Susurluk bakiyesini temizlediği dönemde, İçişleri Bakanı olarak 27 Mart 1997’de Meclis’te yaptığı konuşmada PKK lideri Abdullah Öcalan için “Ermeni dölü” ifadesini kullandı. Akşener’in Ermeni vatandaşlardan bu sözler nedeniyle özür dilemesi ve “Ben Türkiye'de yaşayan Ermenileri değil, genel olarak Ermeni ırkını kastettim” demesi ise “özrü kabahatinden beter” deyimine cuk oturuyordu. Yıllar sonra siyasette yeni misyonlara yelken açmaya başladığında ise aynı sözlerini “yapılmaması gereken bir gaftı” diye niteleyecek ve utandığını söyleyecekti.

1998 yılında MİT'in Alaattin Çakıcı'nın yerini belirlediğini öğrenmesinin ardından Akşener'in bir akrabası aracılığıyla yerini değiştirmesi mesajını ilettiği iddia edildi. Bu bir iddia olarak kalmadı, konuyla ilgili bir telefon görüşmesinin bant kaydı ortaya çıktı. Kayıtta Çakıcı şunları söylüyordu: “Şimdi Meral Akşener ile halamın kocası işadamı, anlıyor musun? İzmit'te çok yakınen tanışıyorlar. Hatta Doğruyol'a para, mara da yardım ediyor. Anladın mı dediğimi? Onlar çok eski ailece tanışırlar. Hemen açıyor. Bizim enişteye söylüyor. 'Alaattin yerini değiştirsin' diyor.” Sonraki yıllarda kendisine zaman zaman sorulduğunda Akşener bu olayı hiç yalanlamadı.

Meral Akşener'in Nisan 2016 tarihinde İçişleri Bakanlığı döneminde işlenen faili meçhulleri sahiplenen bir açıklaması, o dönem misyonunu ortaya koymaya yetiyor:

“Ben, İçişleri Bakanlığı yaptığım dönemde tarihin en uzun, en geniş, en kapsamlı sınır ötesi harekâtına imza atmış bir bakanım. Utanarak söylüyorum bazıları diyor ki sosyal medyada 'Meral Akşener MHP’ye genel başkan olmasın, faili meçhullerin sorumlusu O’dur' diyorlar. Ne derseniz deyin hepsi kabulümdür. Bu ülke için, bu milletin birliği beraberliği için bir şey yapılması gerekiyorsa yapmışımdır, sorumluluğunu da sonuna kadar alıyorum.”

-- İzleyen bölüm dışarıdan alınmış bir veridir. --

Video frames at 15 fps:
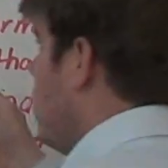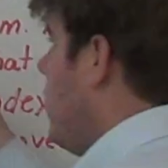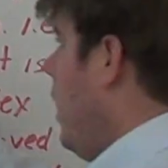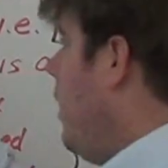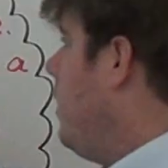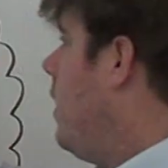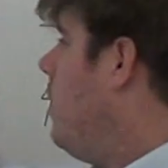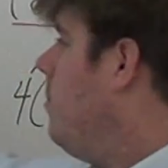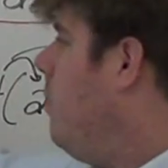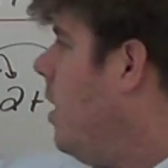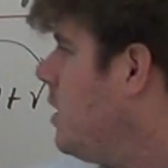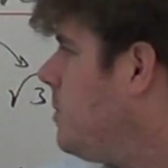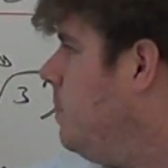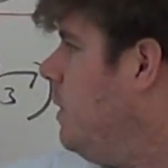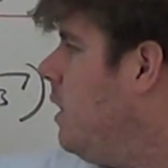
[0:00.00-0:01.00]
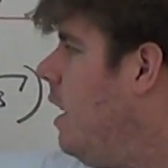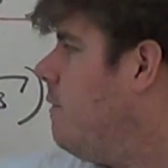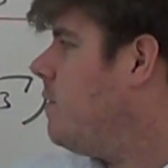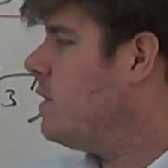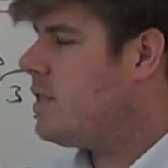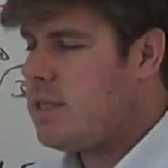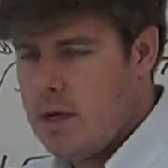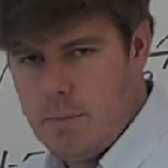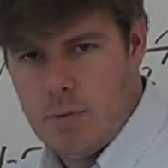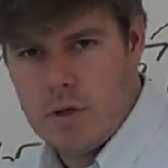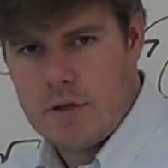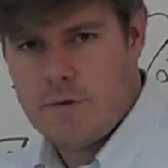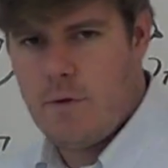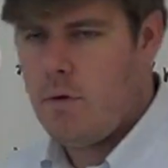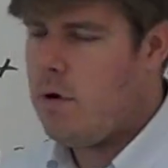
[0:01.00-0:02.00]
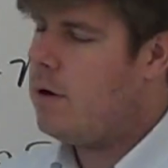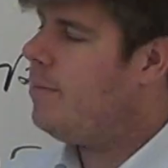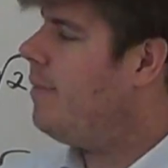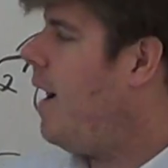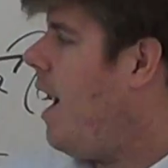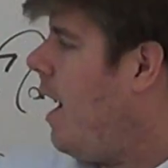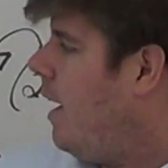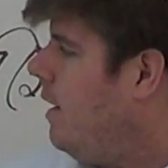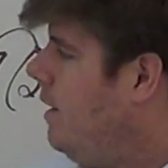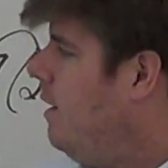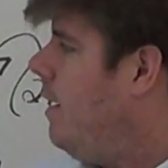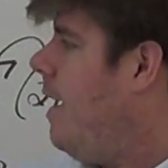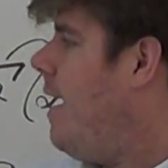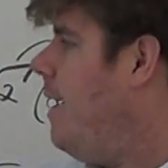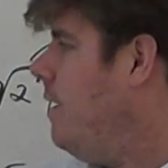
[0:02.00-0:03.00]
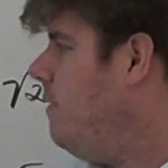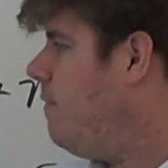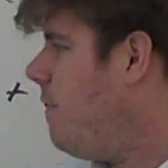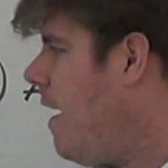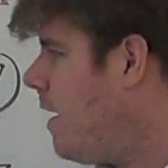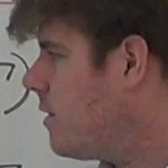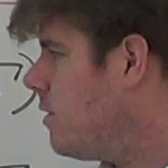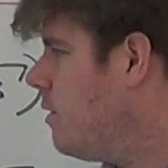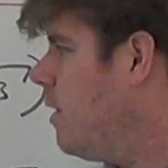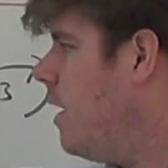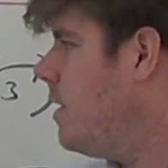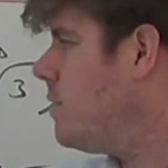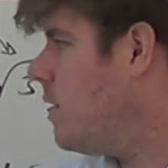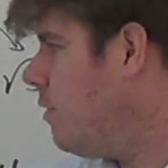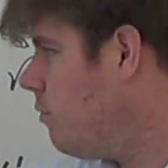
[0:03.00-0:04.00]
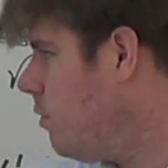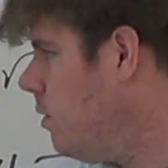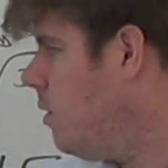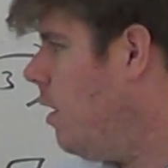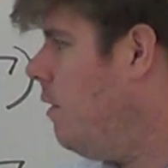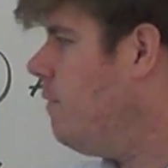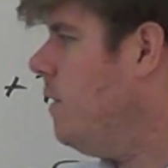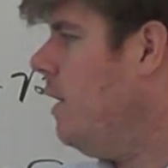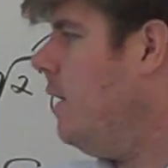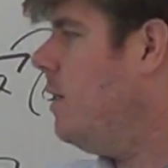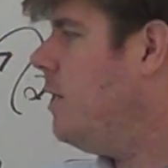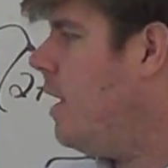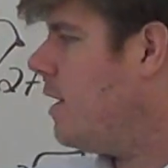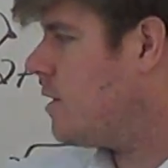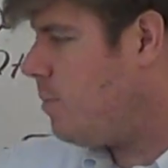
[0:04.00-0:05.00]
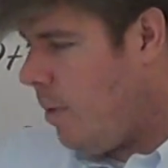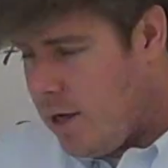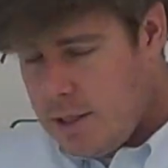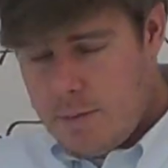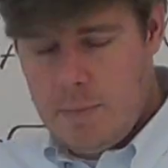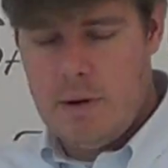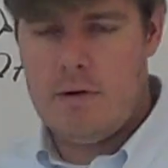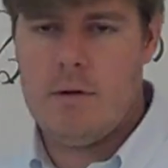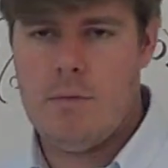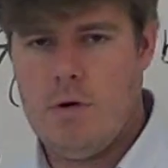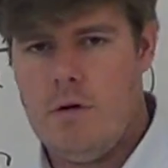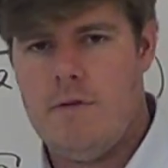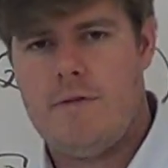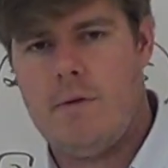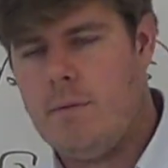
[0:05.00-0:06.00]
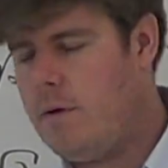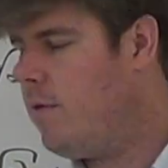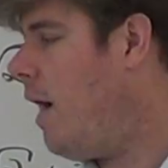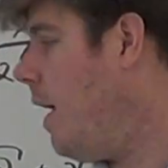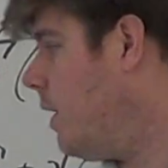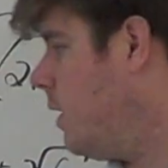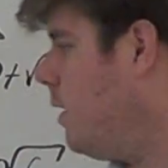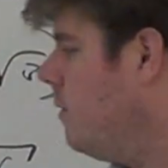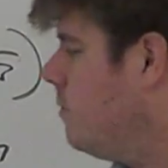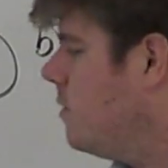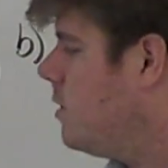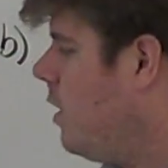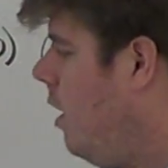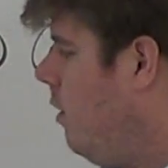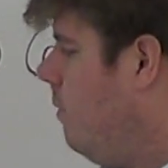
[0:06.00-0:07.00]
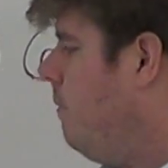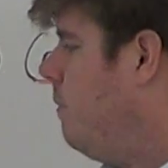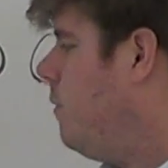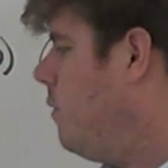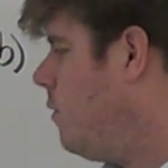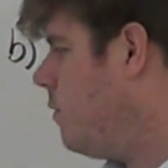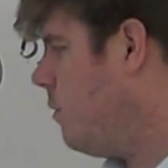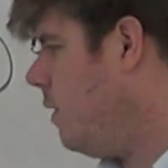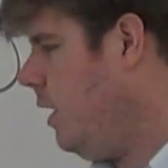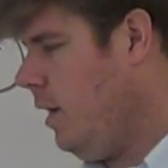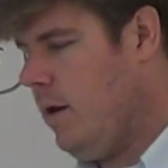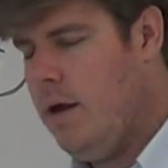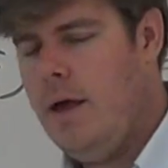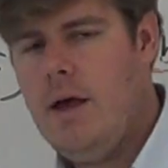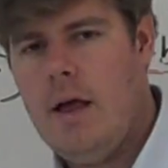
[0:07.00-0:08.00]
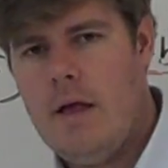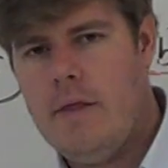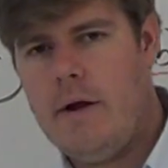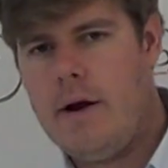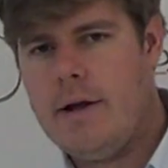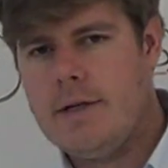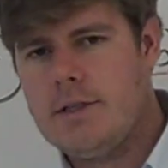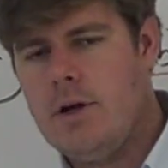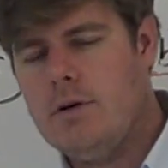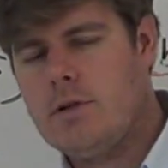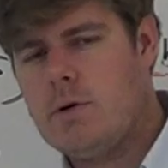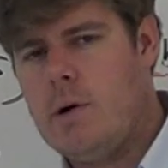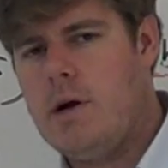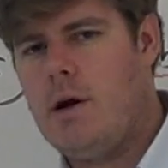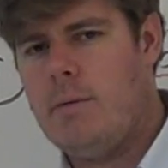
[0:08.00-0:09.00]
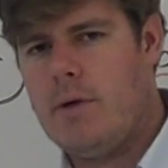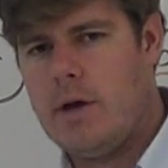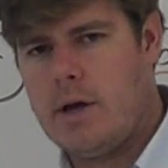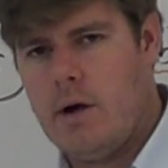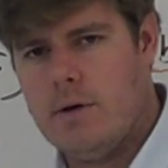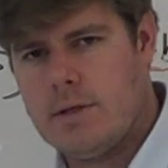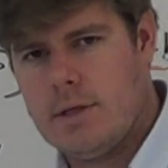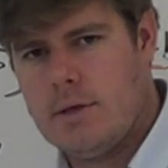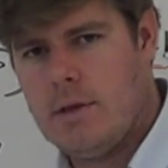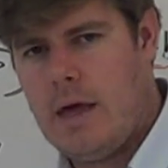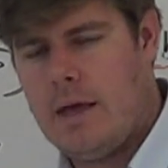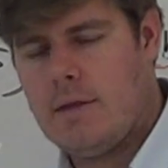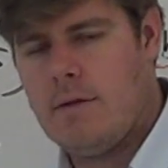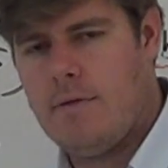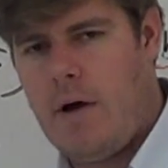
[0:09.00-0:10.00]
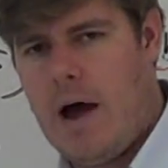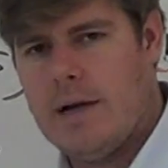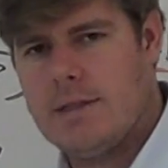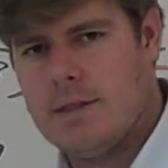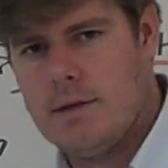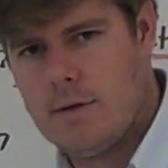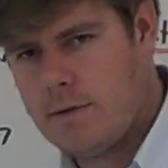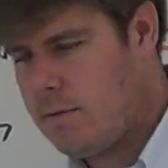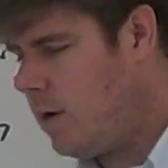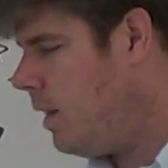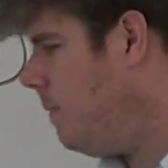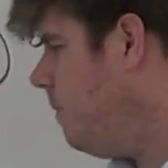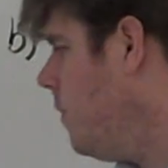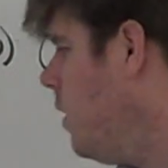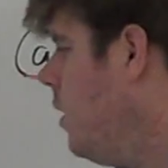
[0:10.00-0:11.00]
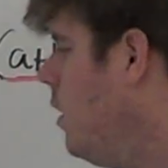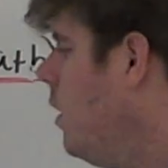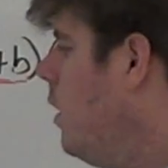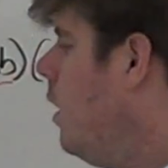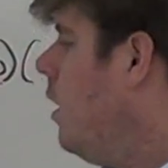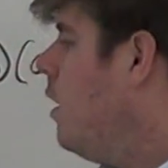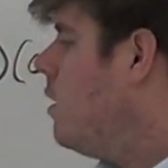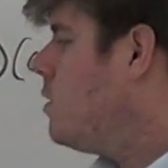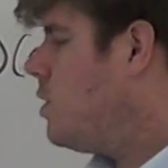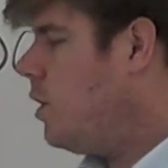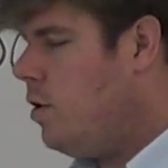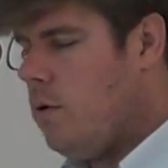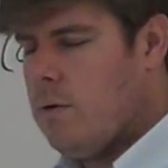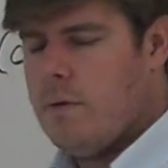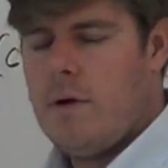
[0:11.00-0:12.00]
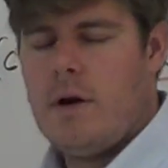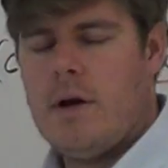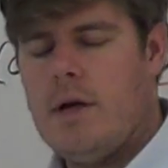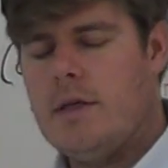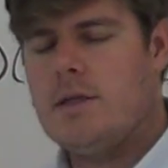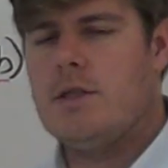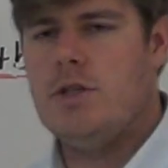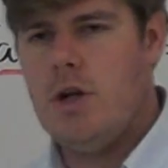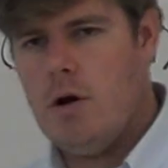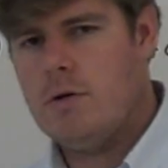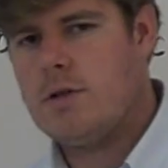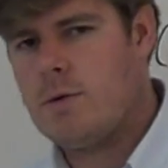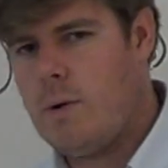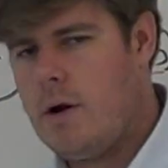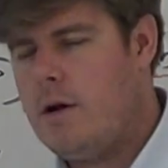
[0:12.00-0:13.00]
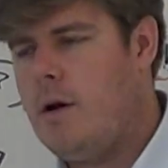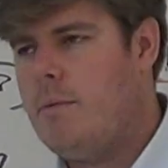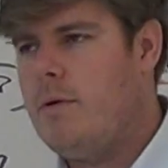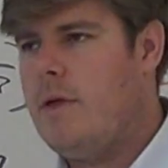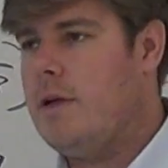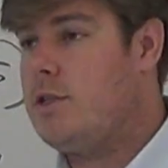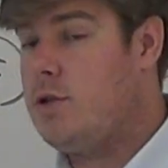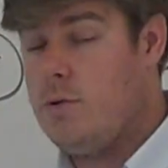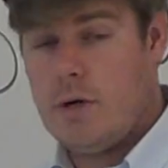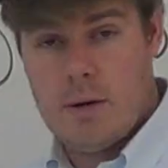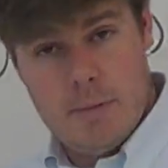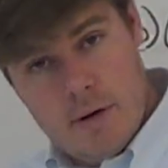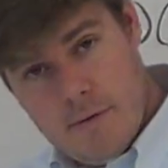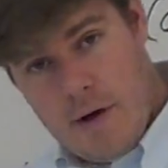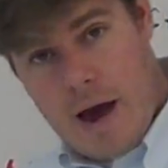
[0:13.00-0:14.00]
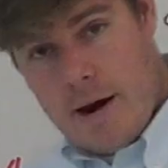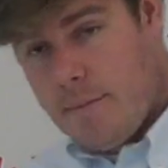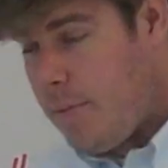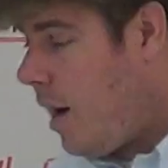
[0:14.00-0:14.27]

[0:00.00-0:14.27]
Okay, then it must be left in simplest form, i.e. any factor that is a root of the index must be removed from the radicand. So, 3, there is no square number that goes in, that divides into 3. 2, there is no square number that 2 can be divided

GEREKTİĞİNDE CEMAATÇİ VE GERİCİ

Meral Akşener'in siyasi kimliğinde yok yok. “Derin devlet”in yeniden yapılandırılması sırasında İçişleri Bakanı olarak görev yaparken 28 Şubat'ta askeri vesayete “karşı” duruşunu uzun yıllar pazarladı. O duruş Akşener tarafından, bir dönem demokratik tavrın gereği olarak, artık düzen siyasetinin epey dinselleştiği 2015 yılında ise dindarlık ile açıklandı. 28 Şubat ile ilgili bir anısını anlatırken gerici kimliğini ortaya koyuyordu: “[28 Şubat döneminde] Bir kadın mitingi yapılacaktı ve 'Kahrolsun şeriat' diyorlardı. İnancıma göre şeriat, İslam demektir. İnançlı biri olarak dedirtmemem lazımdı. 'Hükümete bağırın, ama bunu demeyin' dedim. Yine de birkaç yerde söylendi. O geceyi hayatımdan silmek isterim. Anlatılamayacak bir acı hissettim.”

Akşener son olarak cemaatin desteğini arkasına almakla suçlanıyor. Şaşırtıcı değil, Türkiye'de ABD ve diğer emperyalistlerin yıllardır yatırım yaptığı gerici bir örgütlenmenin düzen siyasetçileriyle ama uzak ama yakın bağlantısı olmaması düşünülebilir mi? Cemaatçiliğin geçer akçe olduğu dönemde, Türkçe Olimpiyatları'nda konuşma yaptı. Zaman Gazetesi'ni defalarca ziyaret etti. Zaman Gazetesi'nin 25. Yılı Etkinliği'nde Tayyip Erdoğan ile aynı fotoğraf karesine girdi. “1980 öncesi Fethullah Gülen'in dinlerarası diyalog modeli uygulansaydı, sağdan ve soldan ölümler olmazdı” sözleri de yine Akşener'e ait.